6. Stay on brand. Send brand guidelines if you have them. Lots of
companies have a PDF file or a web page detailing brand guidelines. Send this
reference to your supplier so that they can help you stay ‘on brand’. It may be
that what you're about to do will be questioned by someone who HAS read the
guidelines!
7. Line thicknesses. On some small jobs, like pens and pin badges, there
may be a minimum thickness of line that can be printed, if your logo has some
particularly thin lines in it and is being reduced down in size, always check
with your supplier whether they will print correctly, it may be that you can
ask the supplier to thicken them up a little.
8. Overprints. Some artwork, (particularly spot colour logos) is made up of
areas of colour that may need to overprint in order to achieve the correct
appearance (such as an area of black, overprinting a colour behind, to achieve
a shadow effect). It’s important that this overprinting is mentioned to your
supplier upfront, as some print methods may not be able to reproduce this
effect.
9. White.

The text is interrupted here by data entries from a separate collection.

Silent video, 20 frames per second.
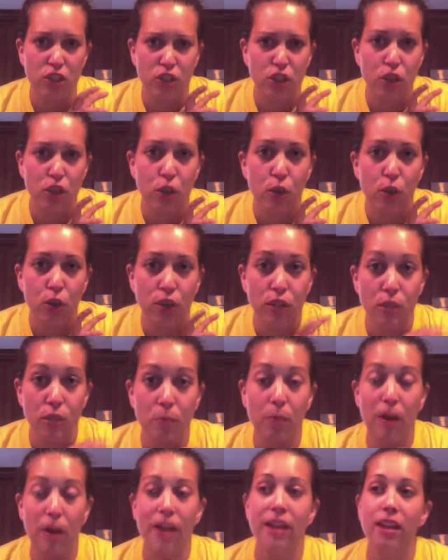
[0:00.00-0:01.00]
it's coarse,
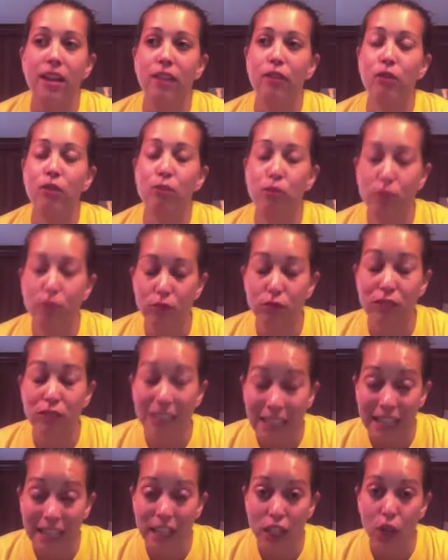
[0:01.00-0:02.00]
but if you really
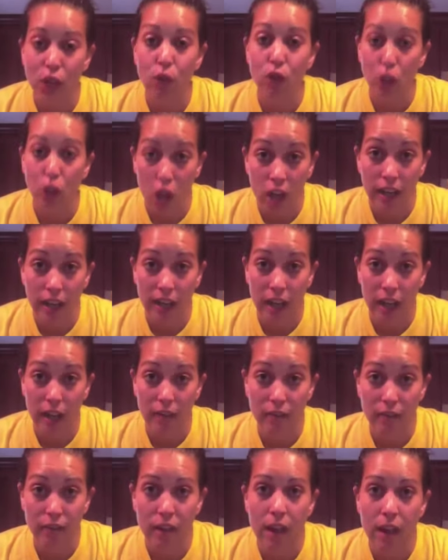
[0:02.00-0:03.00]
let it go long
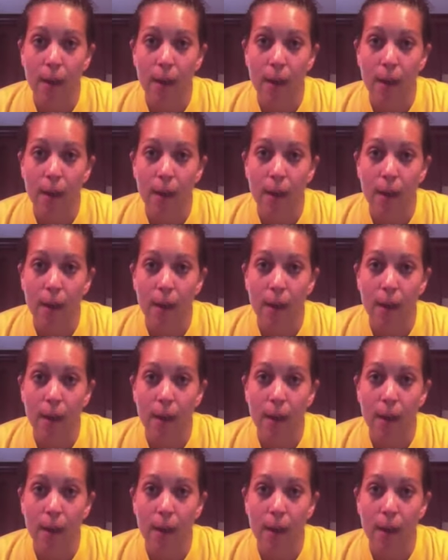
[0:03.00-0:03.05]
enough,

Always check with your supplier on how to supply artwork if you're
printing onto a coloured item. Often, when printing onto coloured items such as
T-shirts, a white layer is printed first, this ensures that any subsequent
colour isn't tainted by the material colour. Even a white logo will
benefit from being printed twice, once as a base colour, then secondly as the
top colour.
10. Ask. If you are in doubt, always ask your promotional merchandise supplier, ‘will this be suitable?’